Genomic Science Program
U.S. Department of Energy | Office of Science | Biological and Environmental Research Program

BioPoplar: A Tunable Chassis for Diversified Bioproduct Production

Authors:

C. Robin Buell1* (Robin.Buell@uga.edu), Christopher Dardick2, Wayne Parrott1, Robert Schmitz1, Patrick Shih3, Chung-Jui Tsai1, Breeanna Urbanowicz1

Institutions:

1University of Georgia–Athens; 2UDSA-ARS; 3University of California–Berkeley

Goals

This project will yield poplar chassis with multipurpose uses including bioenergy, biomaterials, and bioproduct production. The generation of a robust cell type–specific set of transcription factors and cis-regulatory elements and the ability to modulate gene expression in a high-resolution manner (i.e., that of specific cell types) will enable precision genome engineering of metabolism, a significant advancement in capabilities in modulating plant biochemistry. The change in architecture will be exploited to permit production of bioproducts (drop-in fuel precursors in leaves), biomaterials (modified wood composition) in wood, and changes in agronomic production practices such as increased stand density leading to increased yield. Collectively, these engineered chassis and tools provide the platform of a new era for poplar biology, agronomy, and processing.

Abstract

Domestication and breeding efforts have shown that selection of specific plant architecture traits across a wide array of plant species, both annuals and perennials, results in improved traits for human use, either for food, feed, or fuel. Similarly, selective breeding can yield distinct chemotypes of crops with desired chemical profiles or compositions. Today, researchers can generate precision knowledge of gene regulation and function through high-resolution omics technologies and construct a synthetic biology toolkit to engineer plant genomes at the DNA sequence, chromatin accessibility, and expression levels. Thus, science has entered an era where scientists can model, design, and then engineer precise changes in plant genomes that will lead to predictive, modified traits.

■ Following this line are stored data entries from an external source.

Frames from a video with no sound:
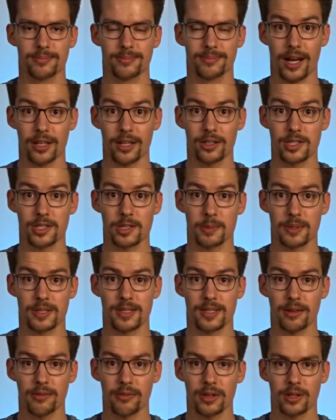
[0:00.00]
Under
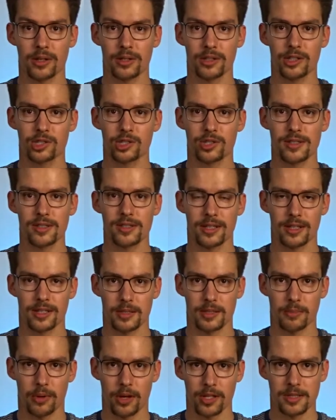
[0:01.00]
specific conditions, it
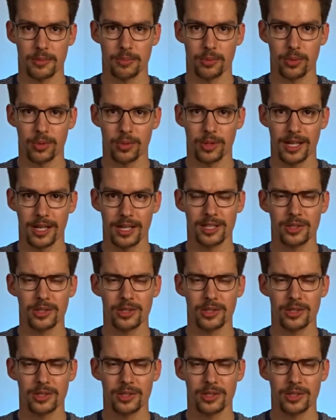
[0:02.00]
is possible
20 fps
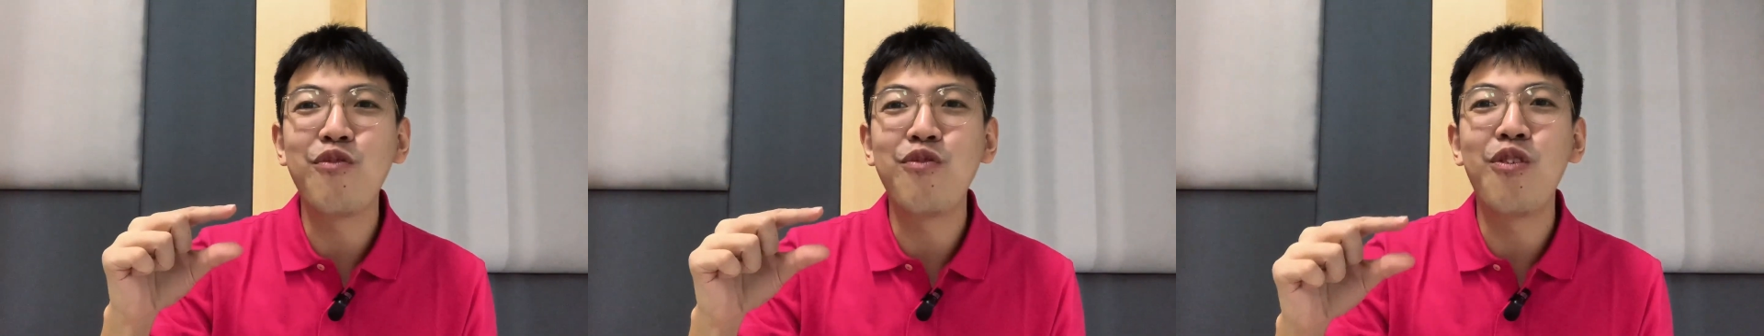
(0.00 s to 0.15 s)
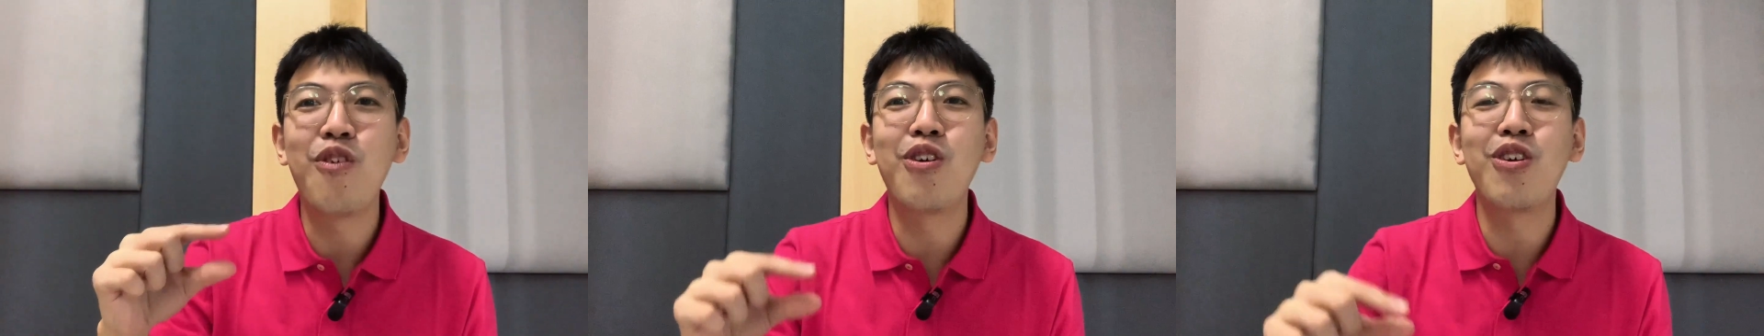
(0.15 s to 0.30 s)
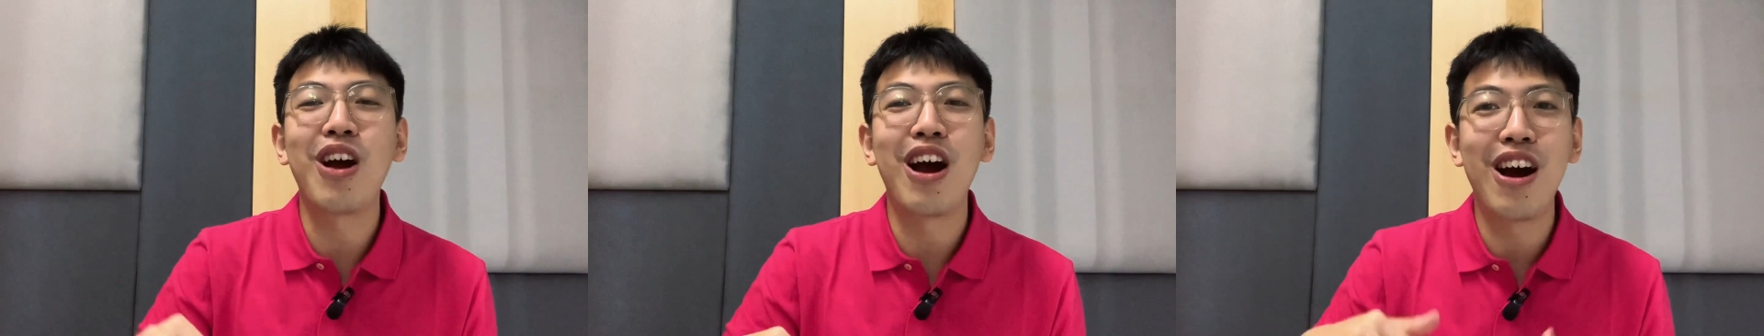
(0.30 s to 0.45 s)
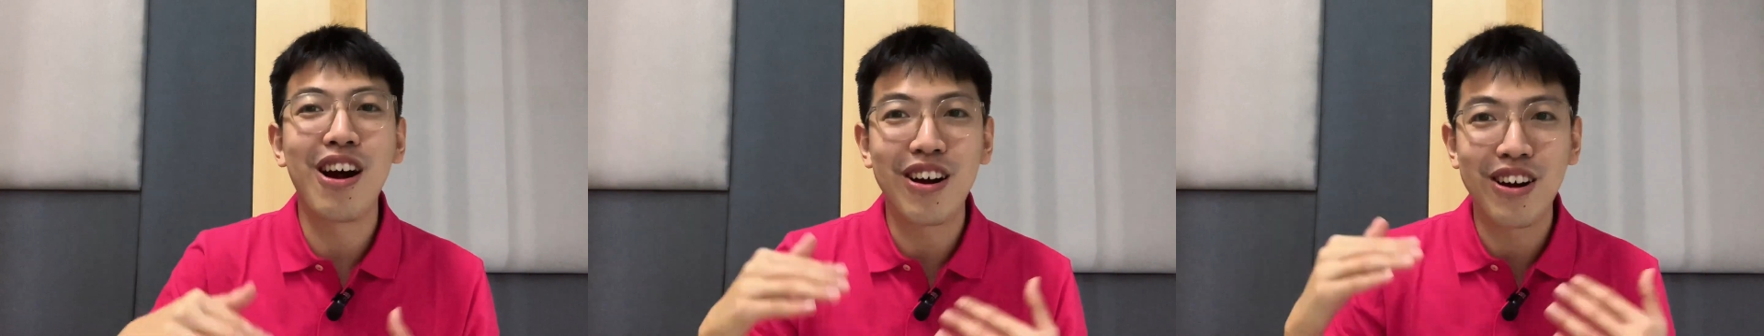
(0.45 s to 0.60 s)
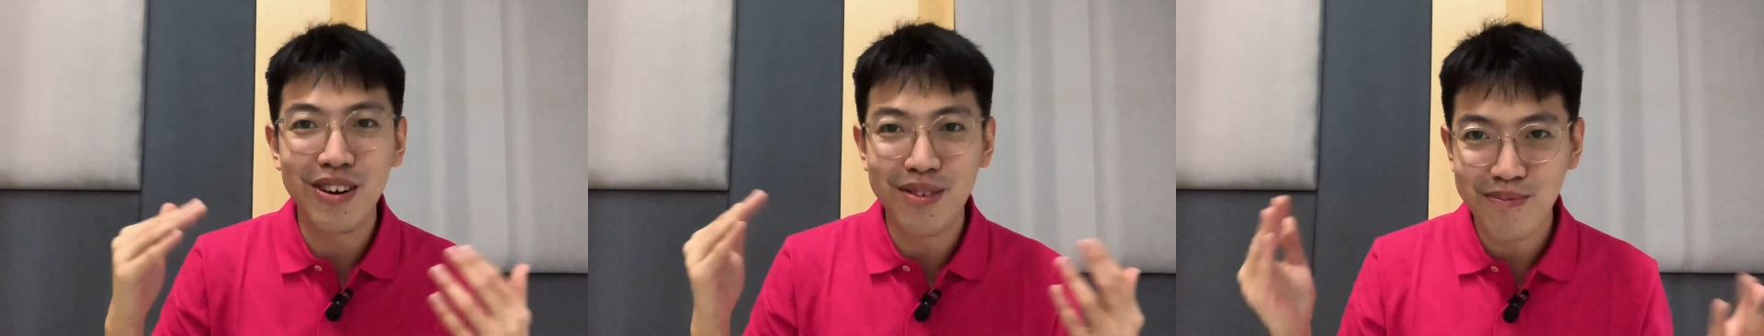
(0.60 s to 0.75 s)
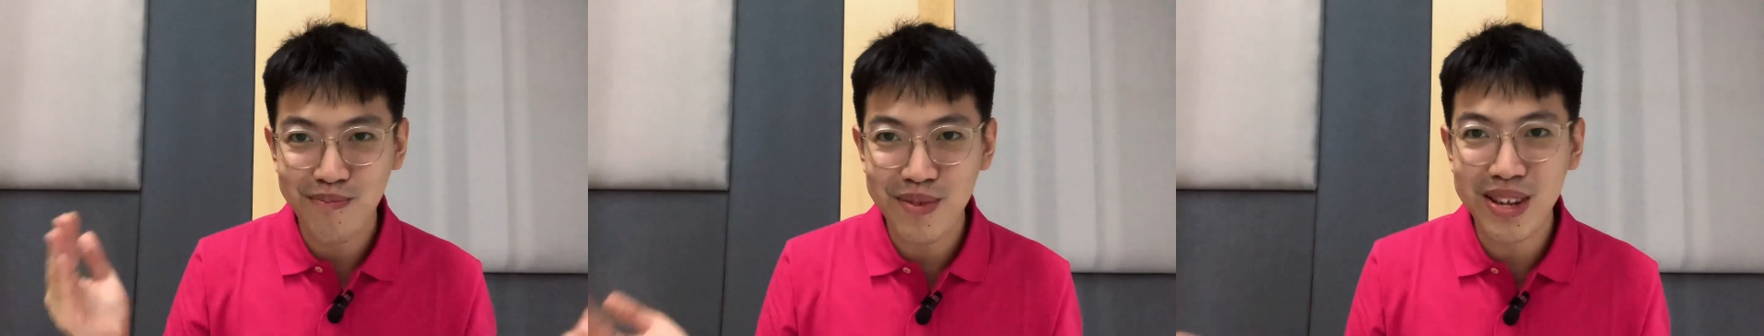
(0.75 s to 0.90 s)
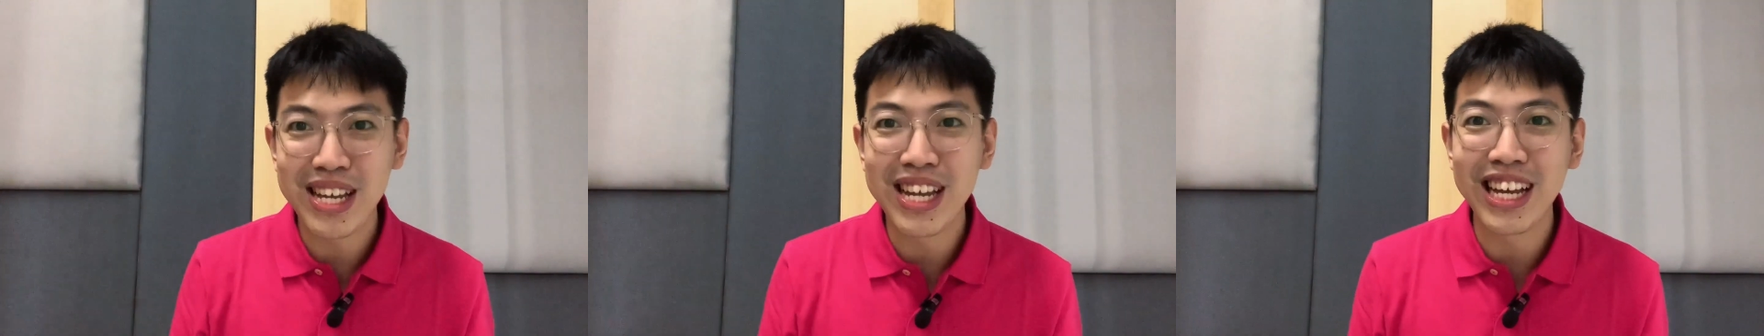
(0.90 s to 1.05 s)
4 are
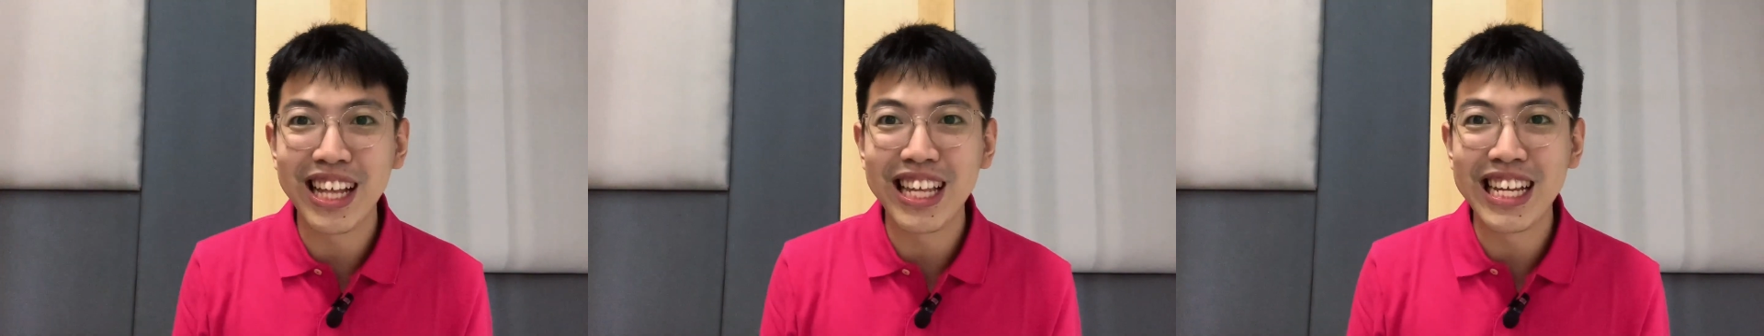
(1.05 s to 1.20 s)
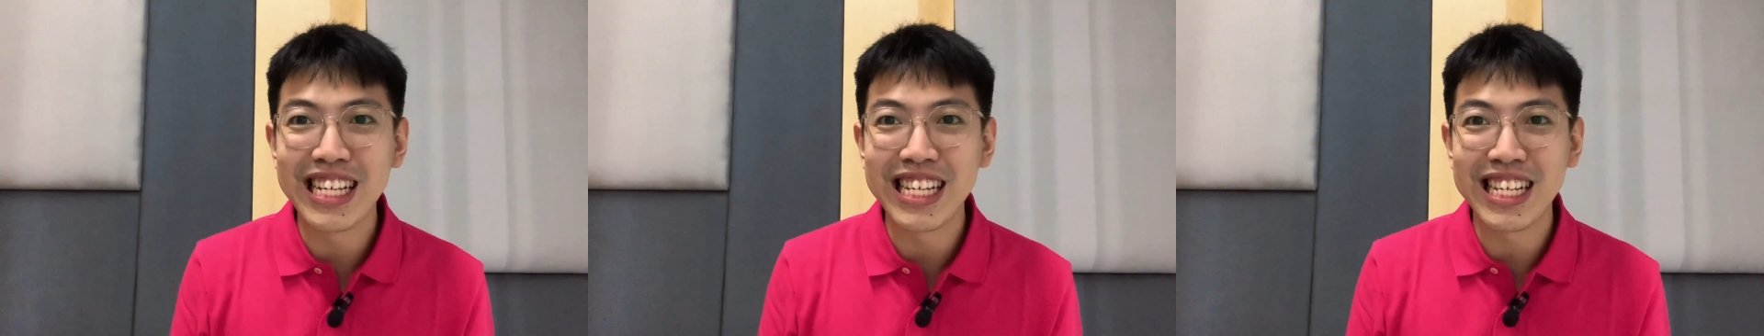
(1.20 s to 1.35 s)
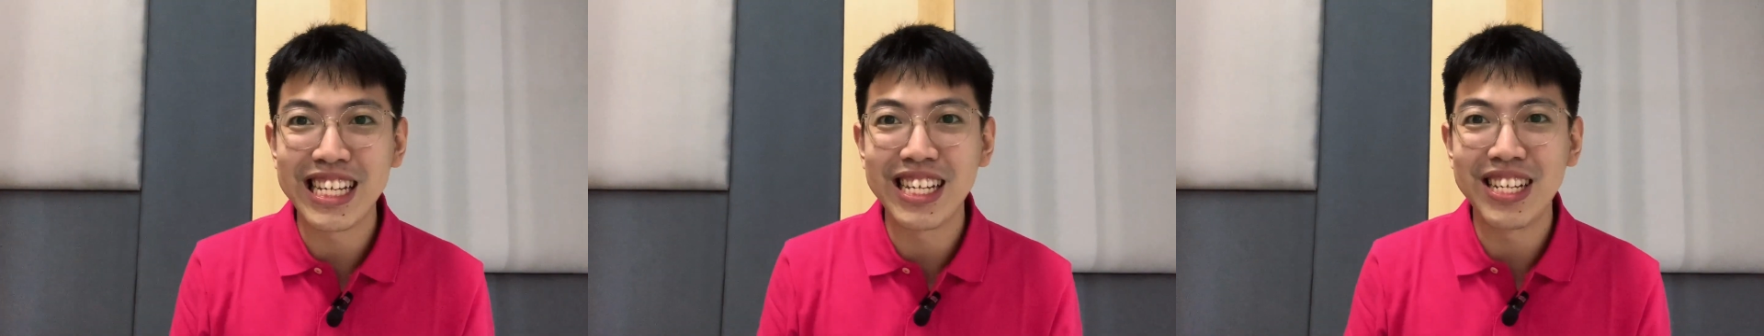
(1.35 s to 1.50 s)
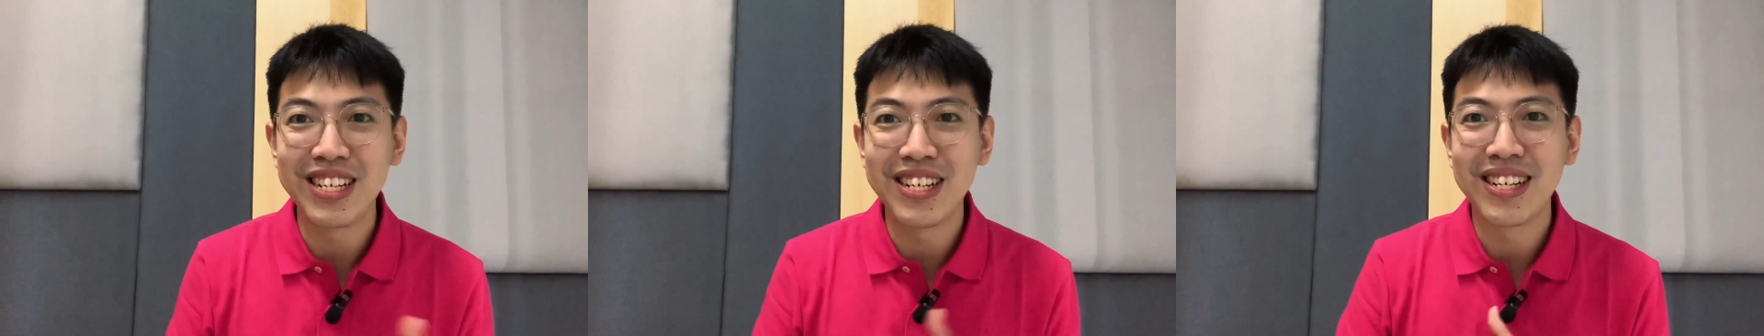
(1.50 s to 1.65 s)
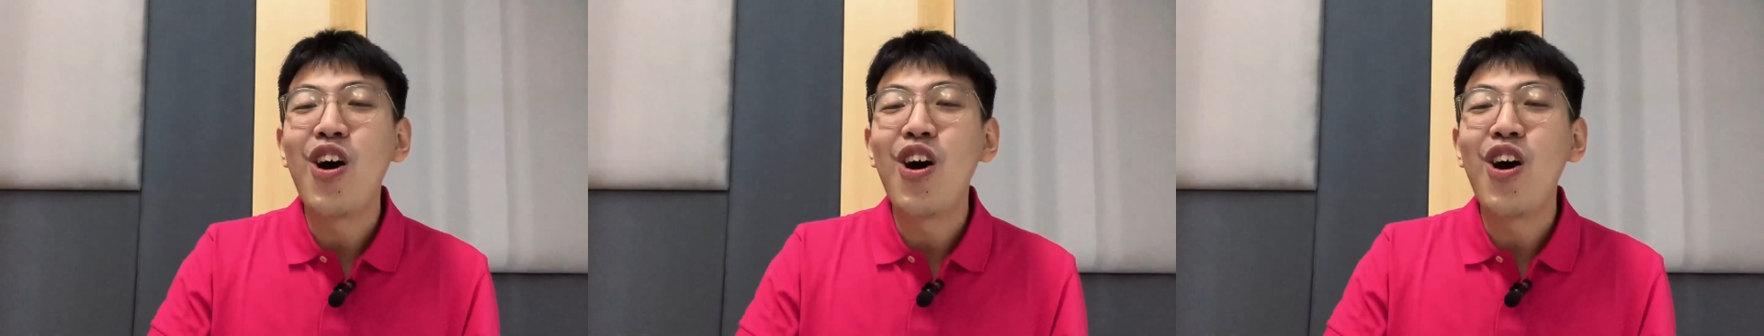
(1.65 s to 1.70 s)
meaningless.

This project will re-engineer poplar as a multipurpose crop that can be used for bioenergy, biomaterial, and bioproduct production. The team will generate a cell atlas that encompasses gene expression, gene regulatory networks, and cis-regulatory elements responsible for gene expression at the cell-type level, providing the requisite knowledge base and tools for precision biobased design and fabrication of multipurpose poplar. Researchers will couple single-cell datasets with new genome and epigenome editing tools to develop new morphotypes of poplar that have altered tree and leaf architecture. These morphotypes will substantially improve biomass potential via increased stand density and tree integrity, photosynthetic capture, and trichome density and serve as the foundational chassis. These chassis will have altered ratios of leaves to stems and/or trichome density in which researchers can further engineer cell wall composition and/or novel molecules such as precursors for drop-in fuels, thus making chemotypes of poplar that are “customized” to their biomaterial or bioproduct applications and simultaneously “maximized” in optimal morphotypes. The team will employ an iterative design process in which metabolic pathways are optimized to create unique chemotypes with tailored biomaterial and bioproduct composition.

Funding Information

This material is based upon work supported by the U.S. DOE, Office of Science, BER program under Award Numbers DE-SC0023338 and 89243023SSC000102 and the Center for Bioenergy Innovation.